My Writings. My Thoughts.
My new shed
// September 1st, 2007 // No Comments » // Uncategorized
Today marks my first day with my new urban shed. See, here in the wilds of Boston, we don’t have backyards where we can build sheds. Here in Boston we rent them by the month.
I have to say while talking to the guy who runs the storage rental space office I went to today I thought, now this could be a neat job. A little customer service, a little administration, a little sheriff work, and a lot of free shwag. It’s a dream if you are a pack rat. Apparently many people leave there things behind and then they become treasure.
Not a bad deal.
Finally, for those of you keeping track to see how many of the things I do/write about are related to my wedding, I would like to point out that this is a pre-wedding activity. That’s right, shed=wedding. It’s not as sexy as a wedding band but it is just as useful.
When my fiancé and I moved into the place where we live we realized that we had a lot more stuff than space in our home. So we have had this wall of boxes hanging out in our bedroom for over a year. We don’t mind them so much, but… with all the people who will be dropping by around the wedding we thought it would be in our best interest to really clean house.
So one more expense for the wedding, urban shed.
Eternal Return
// August 31st, 2007 // No Comments » // Uncategorized
In the sunset of dissolution, everything is illuminated by the aura of nostalgia, even the guillotine.
The Unbearable lightness of Being – Milan Kundera
My life is like many others. It’s the choices we all make that separate me from you and you from me. The choices we make are the parts of our story. Every good story has plot, which requires a change.
So many things have changed for me in the last couple years. Many of which I chose and many of which have happened by circumstance. Sadly, the ones I have not had any control over have become a weight on my happiness. Making me the guy who chooses to live in the past.
So I have come to a point in my life, a fork have you, where I must update my sense of who I am and where I am going and with whom. I must accept the life I have and choose to make changes that guide it to where I want it.
This is not new news, but a reflection of some of my stress and frustration around the wedding. It is at events and points like this in ones life that all these things that I may be holding onto come into play. My understanding of my family, friends, enemies, aquantaces all play a role in what I expect. But perhaps what I expect is something that only exists in my head, expectations based on a time in my life that has set the course for the story that I write.
It is time for me to open the new book of my life and place my name and my fiance’s name in the cover. Perhaps in this book some of the old characters will return, but let’s not write a book about my old book.

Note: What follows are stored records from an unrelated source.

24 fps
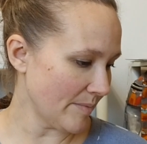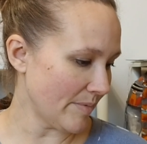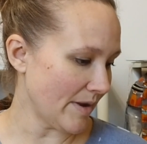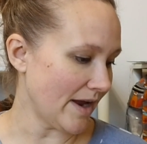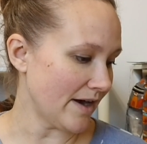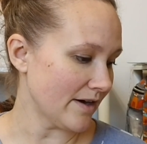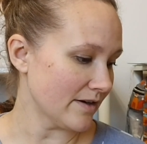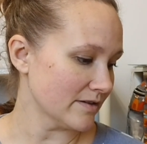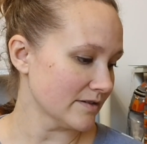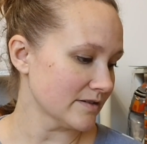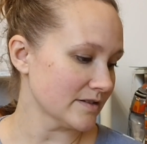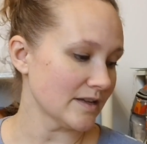my
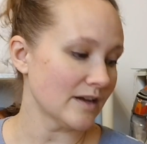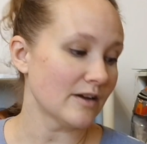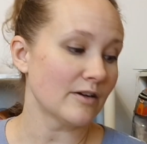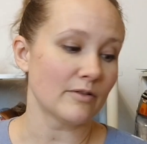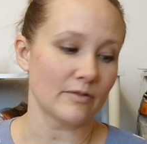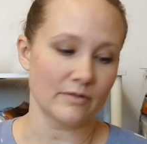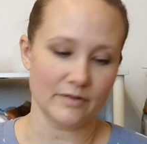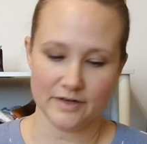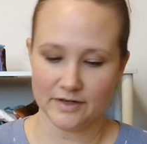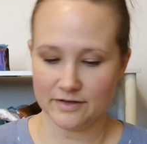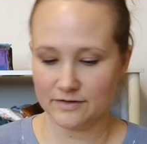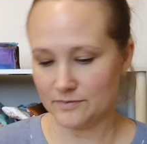patterns.
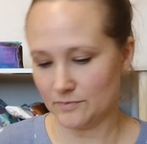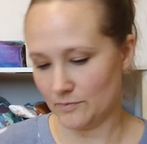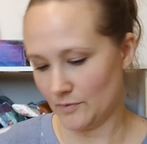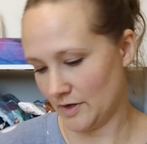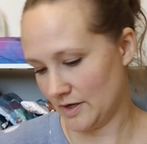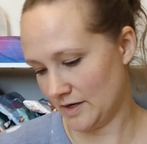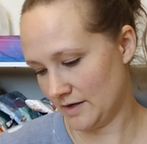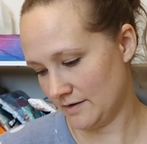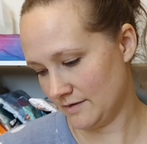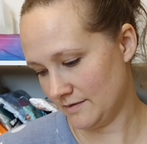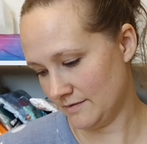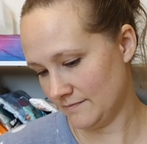Oh, here's
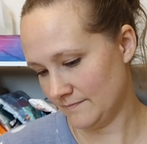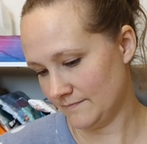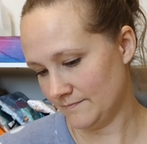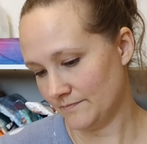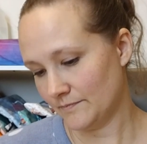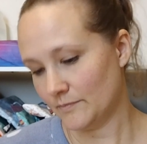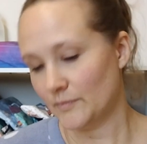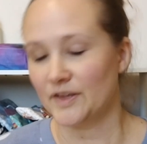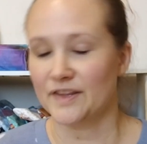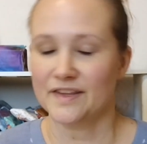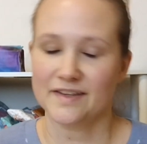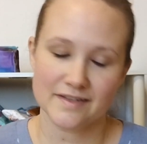one.
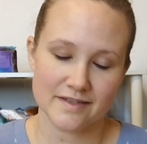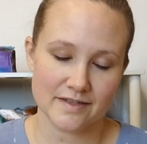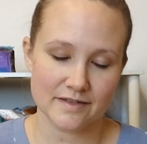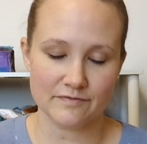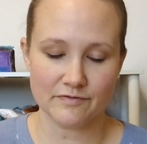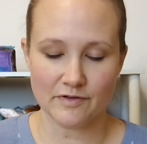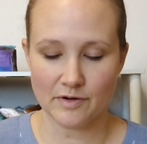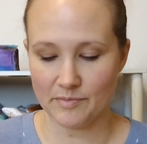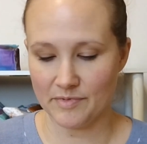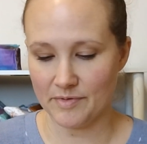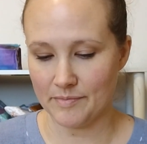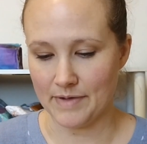Well, this is
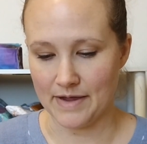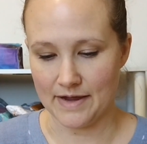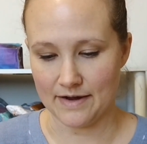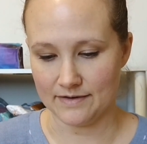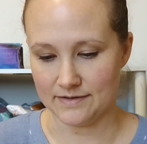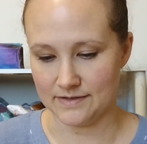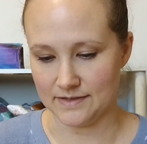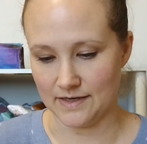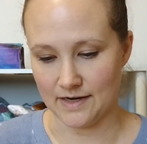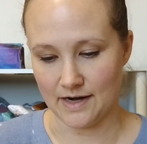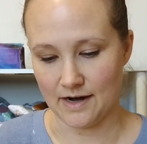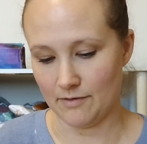from a
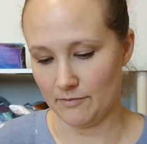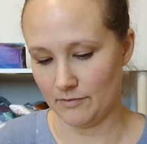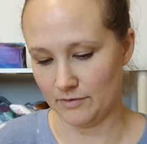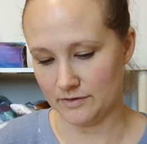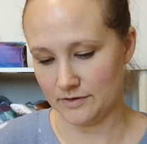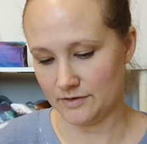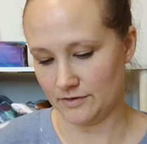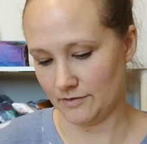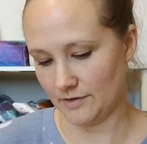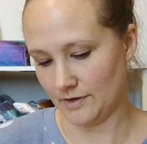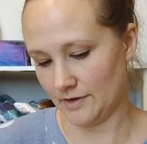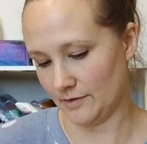magazine. I
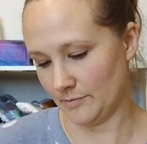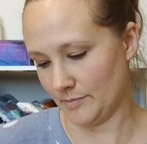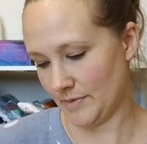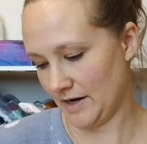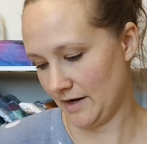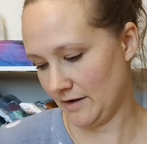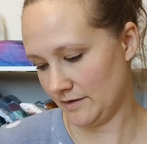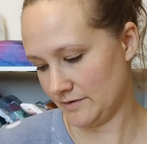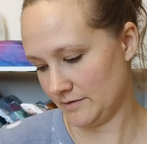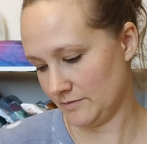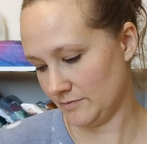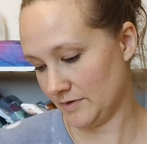won't show you other
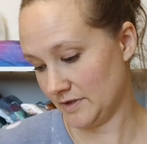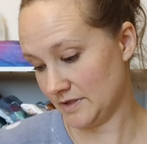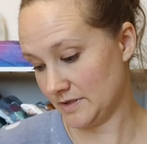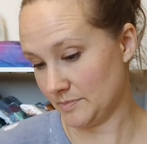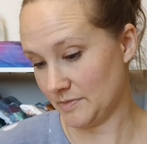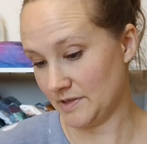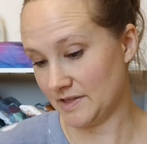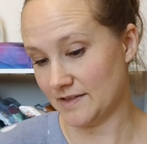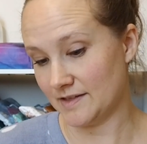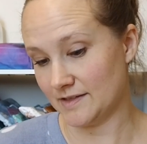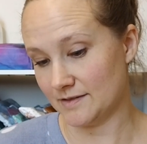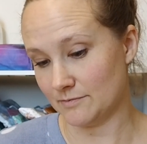magazine ones,
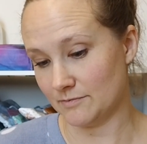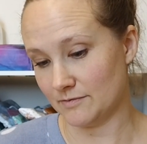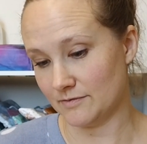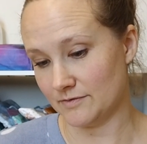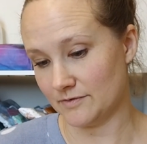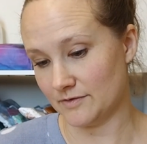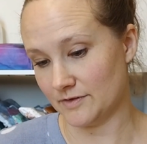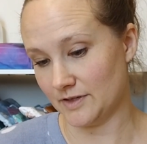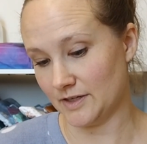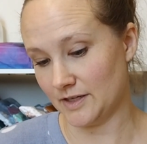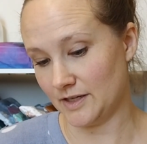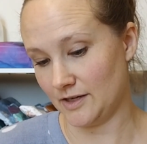but this one
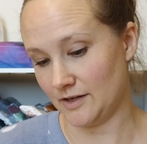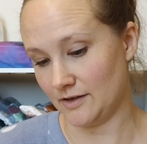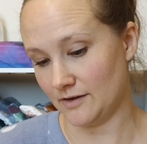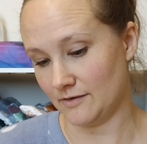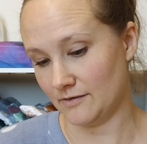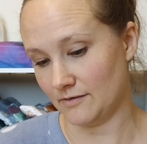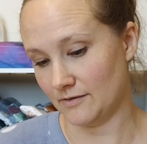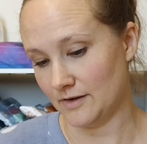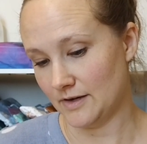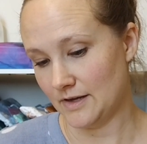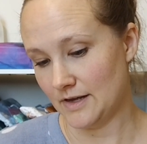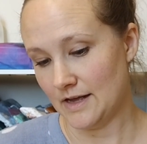was really
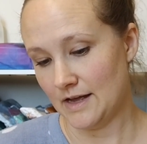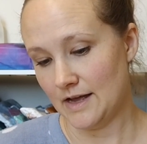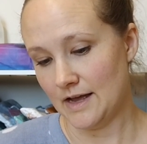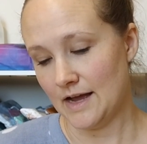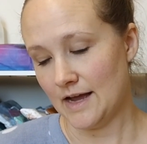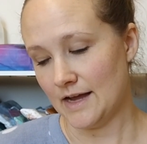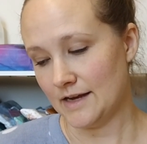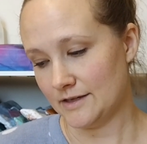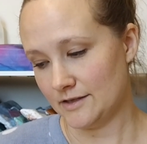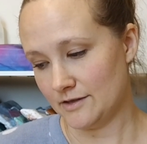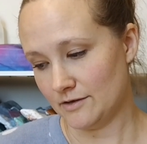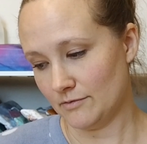cute.
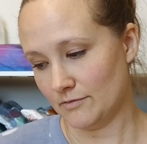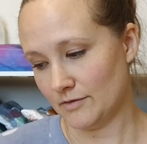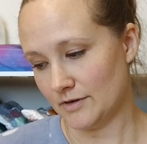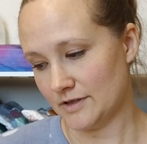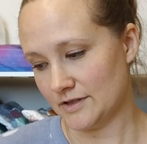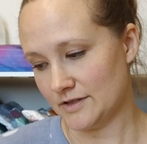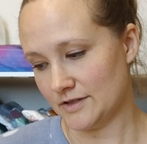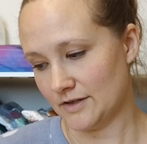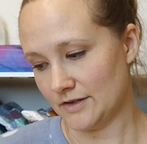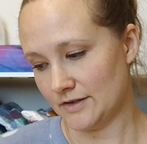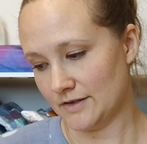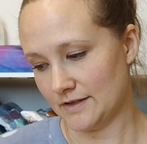I do want
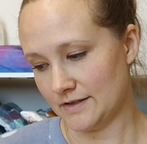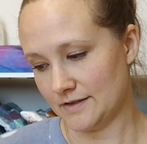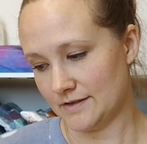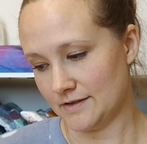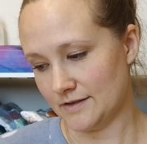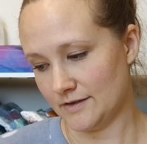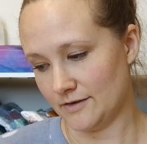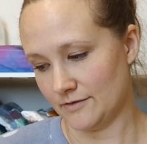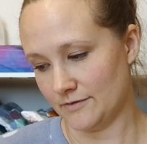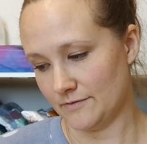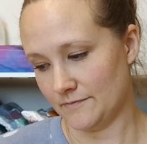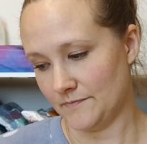to start this
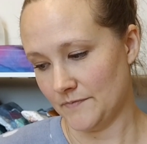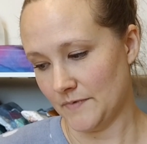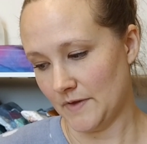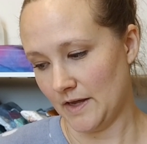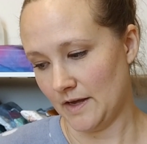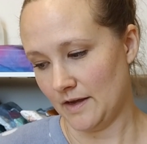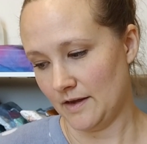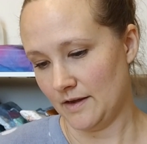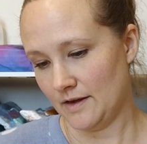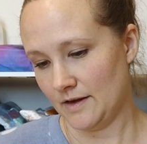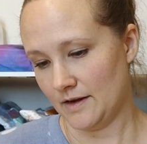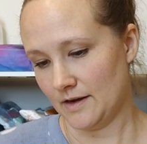soon.
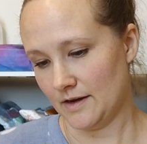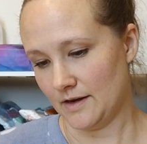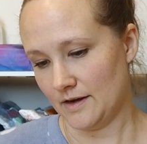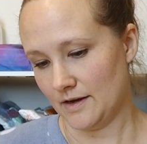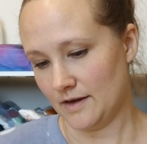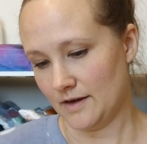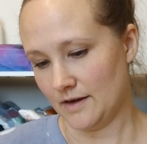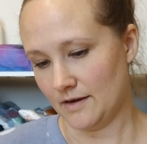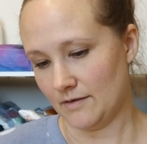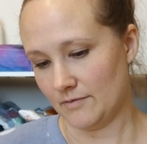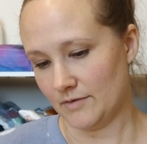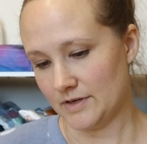
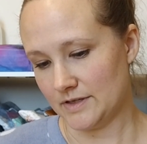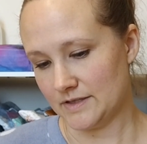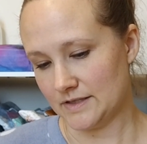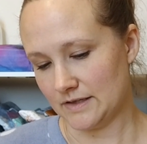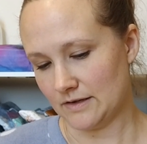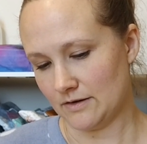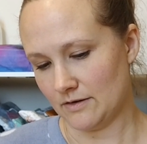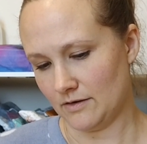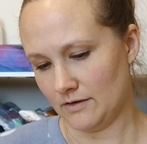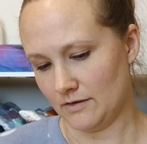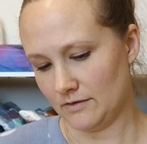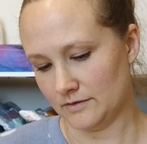What is
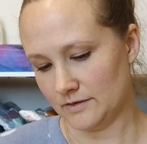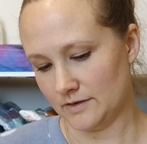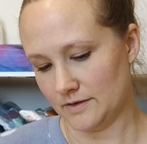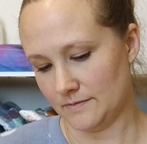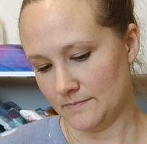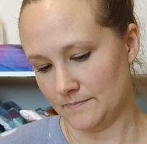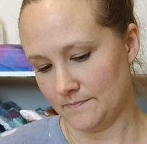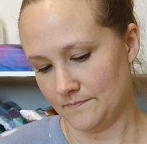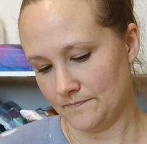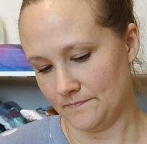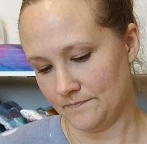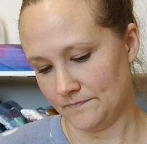it called?
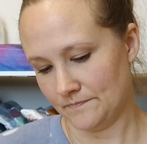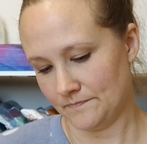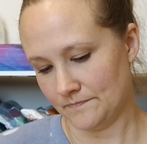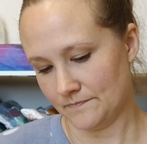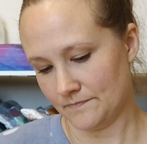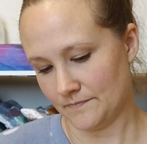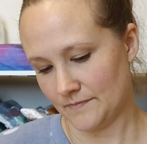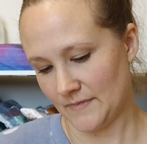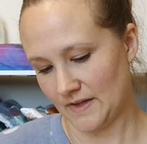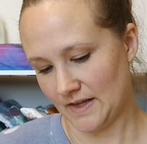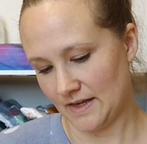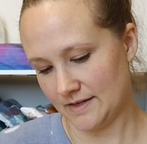
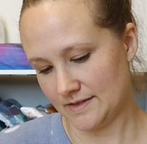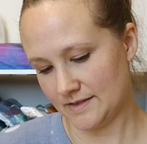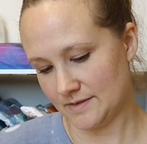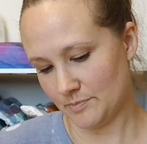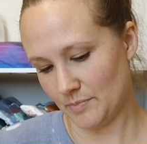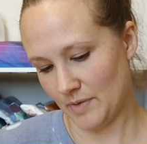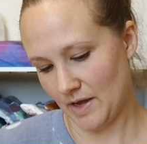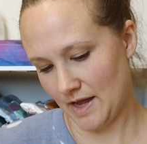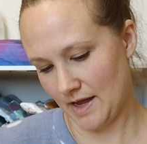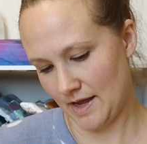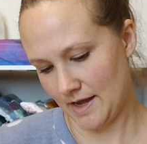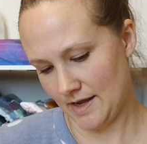It's
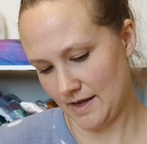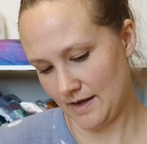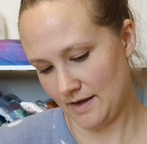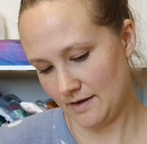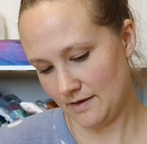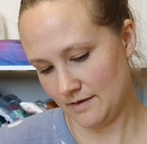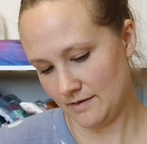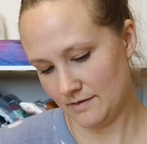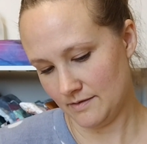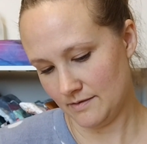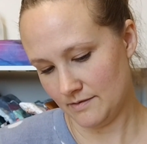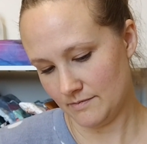by
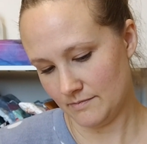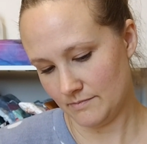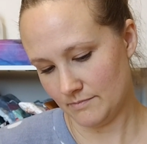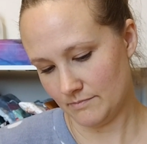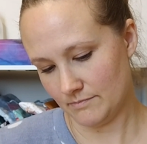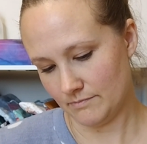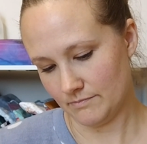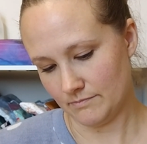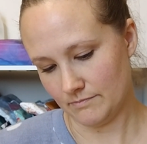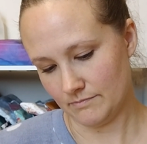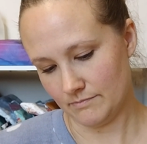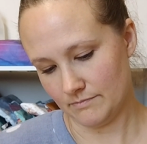
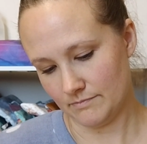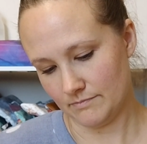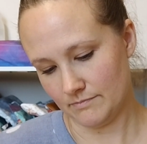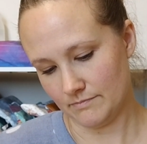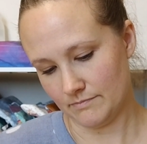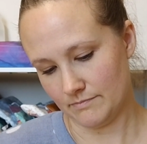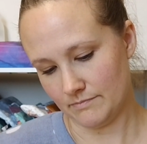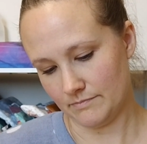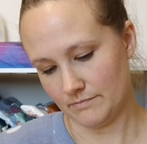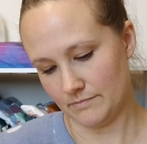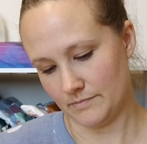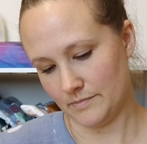
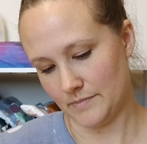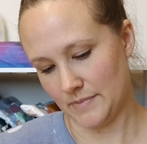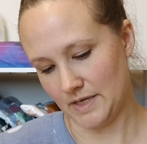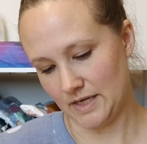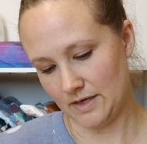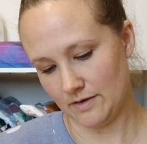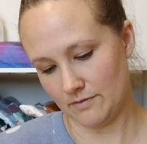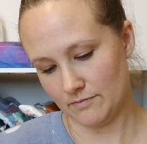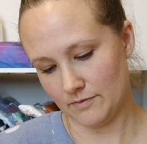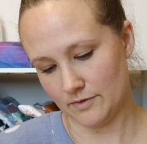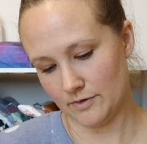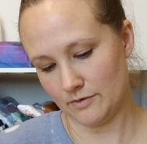
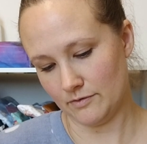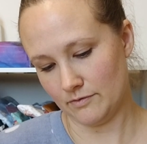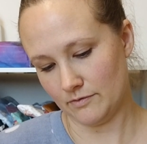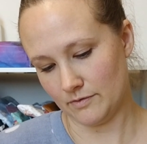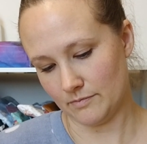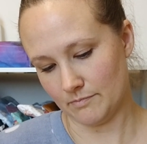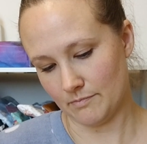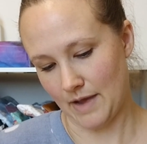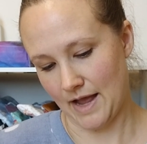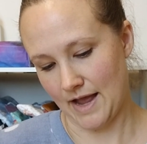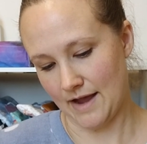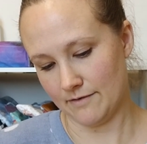Miru
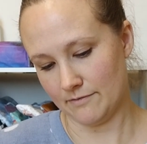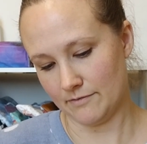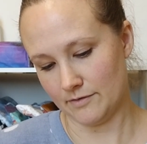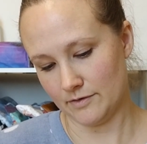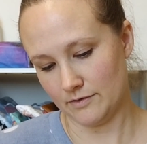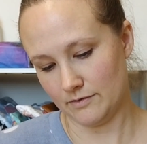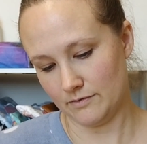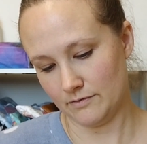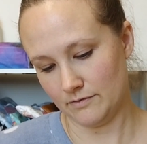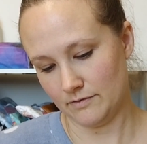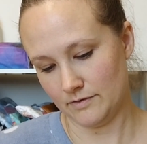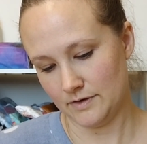or
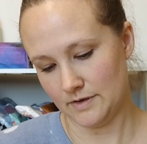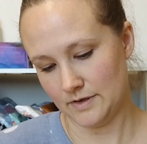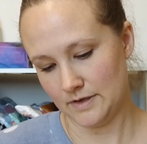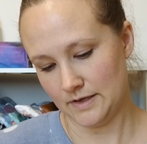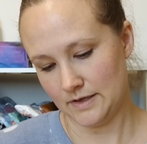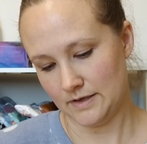Myru.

// August 30th, 2007 // No Comments » // Uncategorized
These days every day seems to blur into one long week.
Luckily for me every weekend I get at least one good hour with my fiance where everything slows down and we can both just breathe.
Thank god for the power of love and some good Chinese food.
I need to pay more attention
// August 28th, 2007 // No Comments » // Uncategorized
So I was walking away from work today and I took a route I have never taken and came across this guy. You know what, I have never seen him before. I have been cris-crossing this square for years and this is my first sighting of him.
I don’t know who he is or what his history is. I have to imagine he’s been there for a while.
The thing is this, with my wedding coming up I have become more frightened about the things I am forgetting. I am afraid I am forgetting to invite people, I am going to forget to send thank you cards, I bet I have even forgotten to tell a few people that I am getting married.
It’s not that I am a total flake, I just fall apart a little when under stress, that’s all. I hope that everyone understand how much they all mean to me and that I would never forget someone on purpose. I don’t play games, if I am miffed or pissed at someone, I will let you know. If you do not hear from me, it’s more than likely that my life is getting crazy and I will get back to you when I wake up again.
So… like the many things I need to do for my wedding, this guy just stairs at me hoping that someday I will remember to get back to him.
Who are the people in your neighborhood?
// August 27th, 2007 // No Comments » // Uncategorized
I think that there may be vampires in my neighborhood.
I wonder if they are Buffy the Vampire Slayer vampires or Blade Vampires? Should I befriend some super powered friends or start learning marshal arts? Should I carry around a wooden stake or a necklace of garlic cloves?
Holy crap… I wonder if the cute girl at the wine store is a vampire. She likes to stay up late. I never see her during the day. I I have seen her at the meat shop more and more, always fondling some porter house or steak tips.
OK, I am going to hide in my house for the remainder of the evening until the sun comes up again and I feel safe in my neighborhood.
Eat Cake
// August 26th, 2007 // No Comments » // Uncategorized
So I have been meaning to start this blog up again and let people in my life who do not knit know what I have been up to. I have also been thinking a lot about needing to do a little writing exercise every day in order to track the madness that is happening in my life as I arrive to my wedding.
For now, I share with you an image of a wedding complete. It’s my friend Jens and it was a hot time in the old town, last night. I am so happy for Jen and Jesse. They are both such loving and wonderful people. I hope the best for the marriage.